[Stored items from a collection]
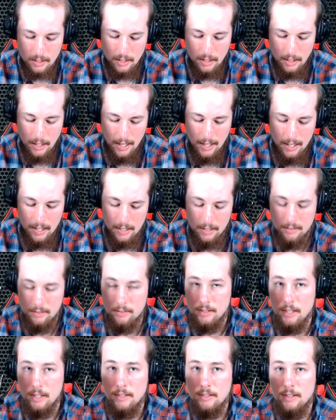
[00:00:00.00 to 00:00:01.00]
And
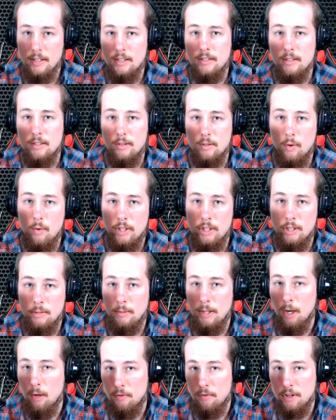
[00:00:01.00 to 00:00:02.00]
since this is going to
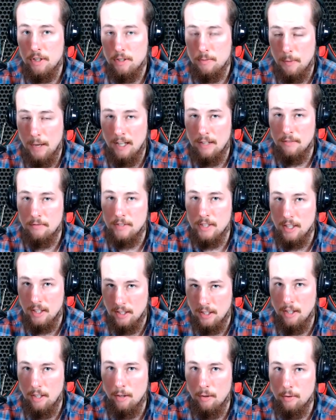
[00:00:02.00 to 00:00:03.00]
be over the span of 10
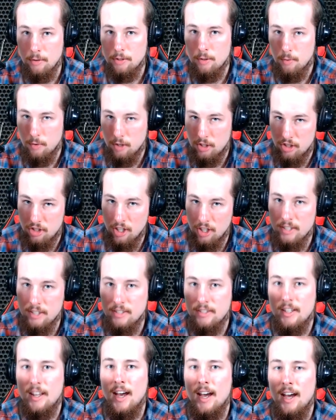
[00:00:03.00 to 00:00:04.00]
years, to
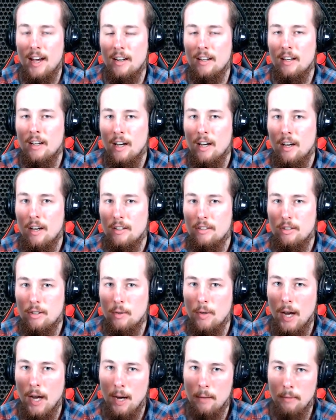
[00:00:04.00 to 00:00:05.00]
adjust that
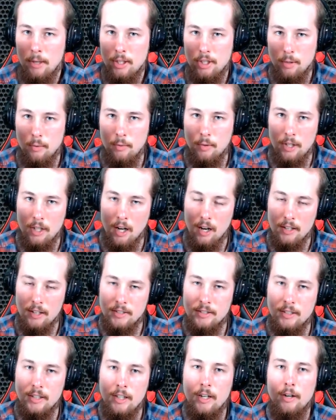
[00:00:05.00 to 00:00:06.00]
to how much it would
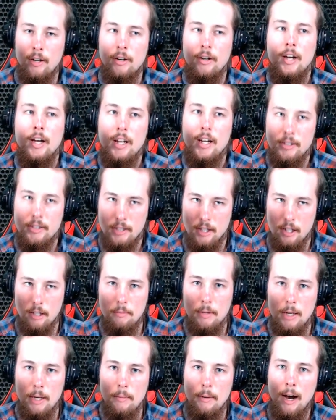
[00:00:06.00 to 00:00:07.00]
cost a year, it's going to
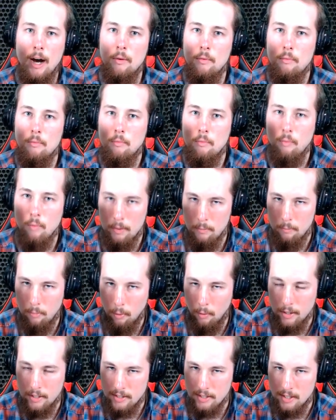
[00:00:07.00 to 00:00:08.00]
be about
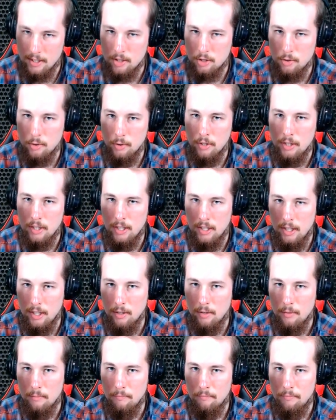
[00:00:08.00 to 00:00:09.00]
1.6 trillion a year.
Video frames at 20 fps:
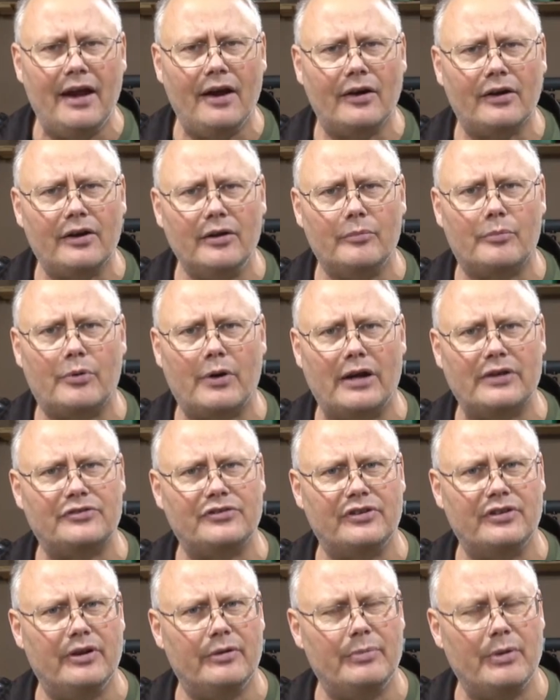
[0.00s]
air
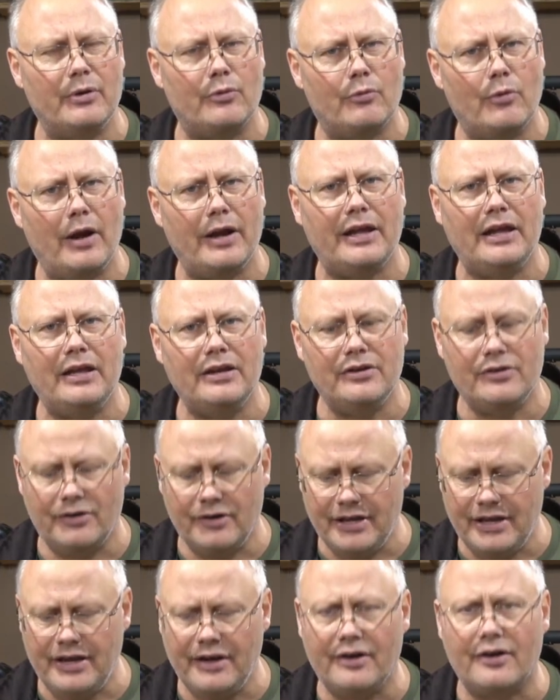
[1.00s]
compressor that'd be running in
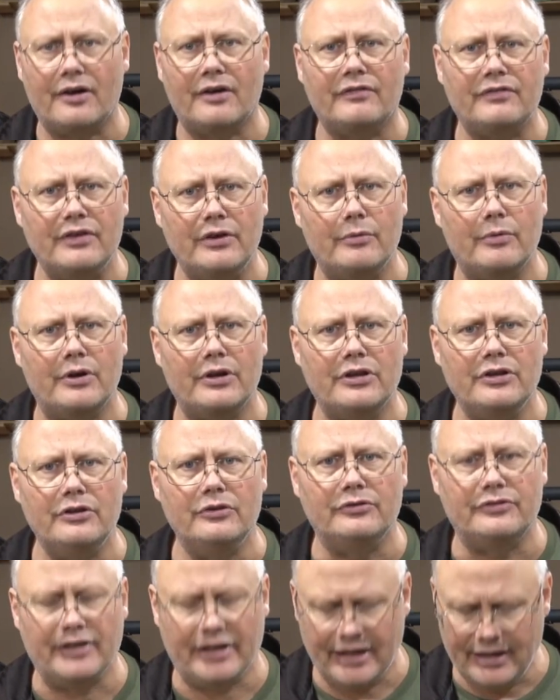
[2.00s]
your ear if you were
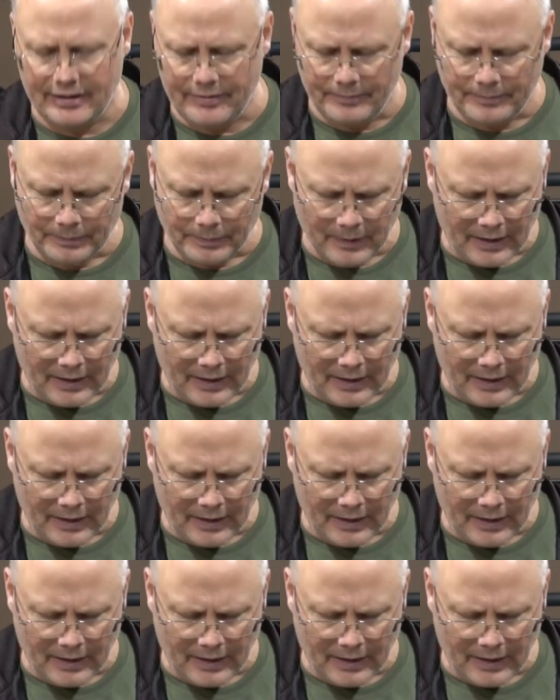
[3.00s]
using it.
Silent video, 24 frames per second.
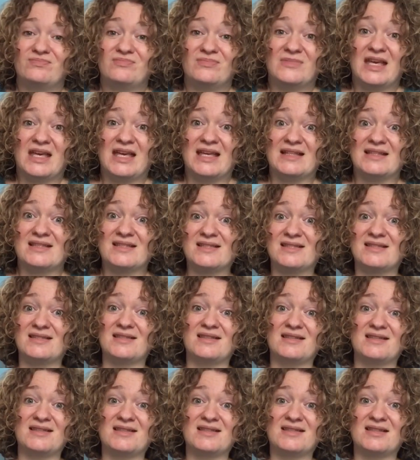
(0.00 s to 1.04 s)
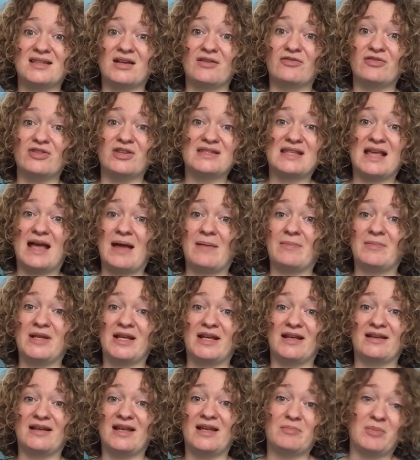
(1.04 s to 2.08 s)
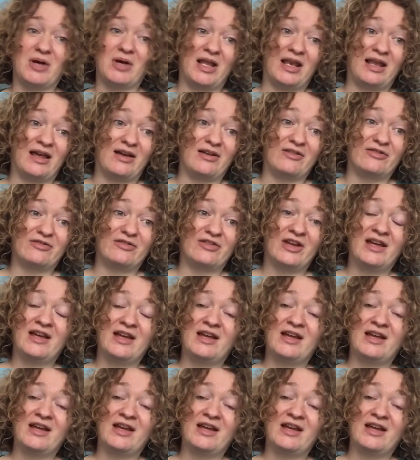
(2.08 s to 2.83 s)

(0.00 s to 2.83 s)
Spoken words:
it's stuff that's happening in my life,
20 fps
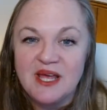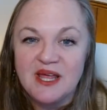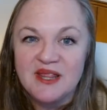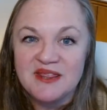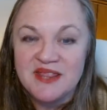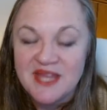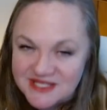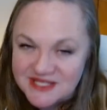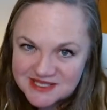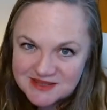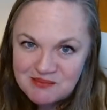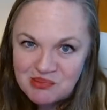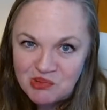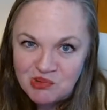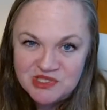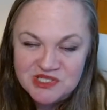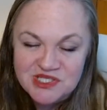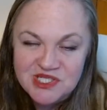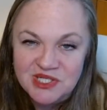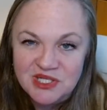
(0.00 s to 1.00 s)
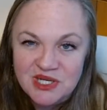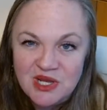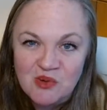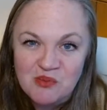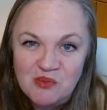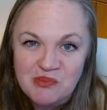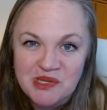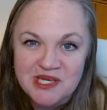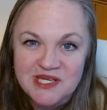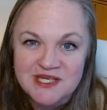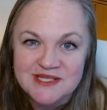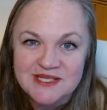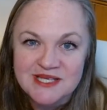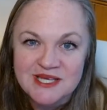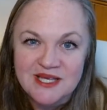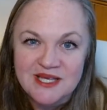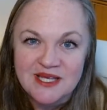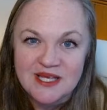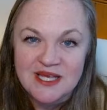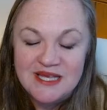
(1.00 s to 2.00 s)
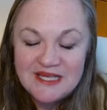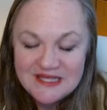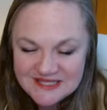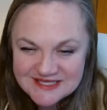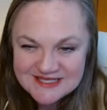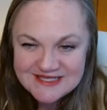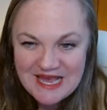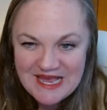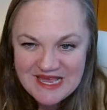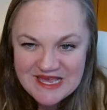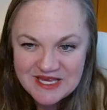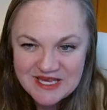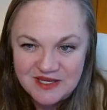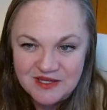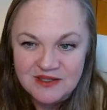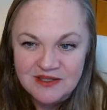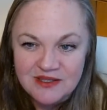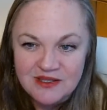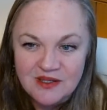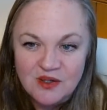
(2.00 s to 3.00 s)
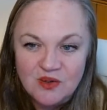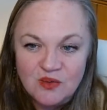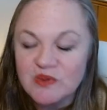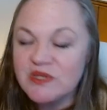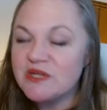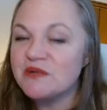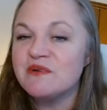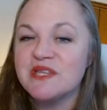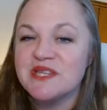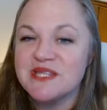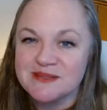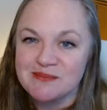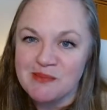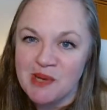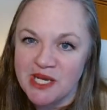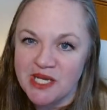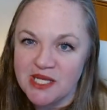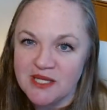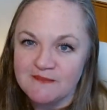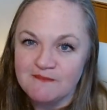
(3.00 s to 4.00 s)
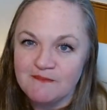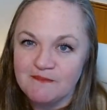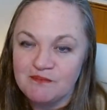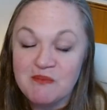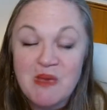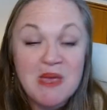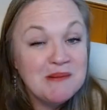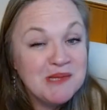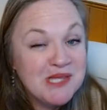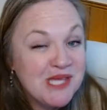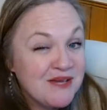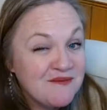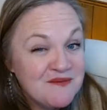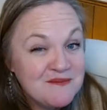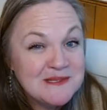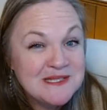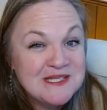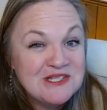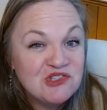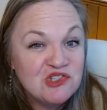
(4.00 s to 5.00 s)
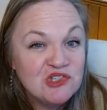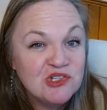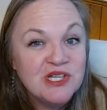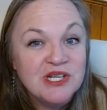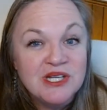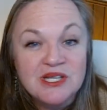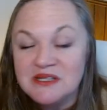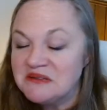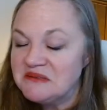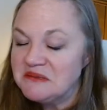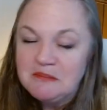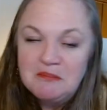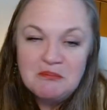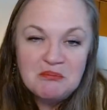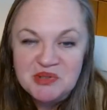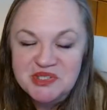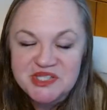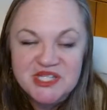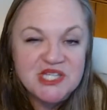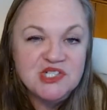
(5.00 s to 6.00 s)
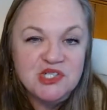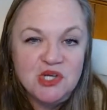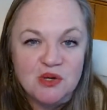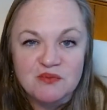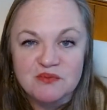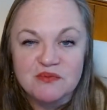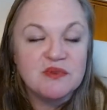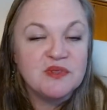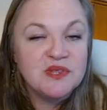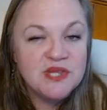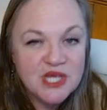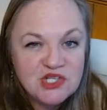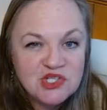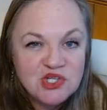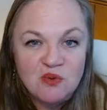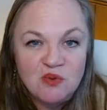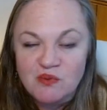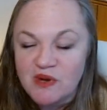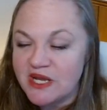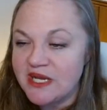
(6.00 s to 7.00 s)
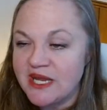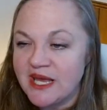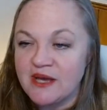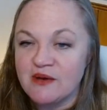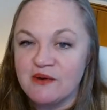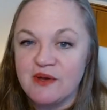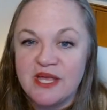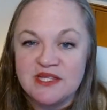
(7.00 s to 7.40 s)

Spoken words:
That's important to note because it's saying we don't get this money. Maybe the FMC should, but they don't. They don't right now.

Assignment> From the entries, report each line that includes the word "frames".

Solution to this task>
Video frames at 20 fps:
Silent video, 24 frames per second.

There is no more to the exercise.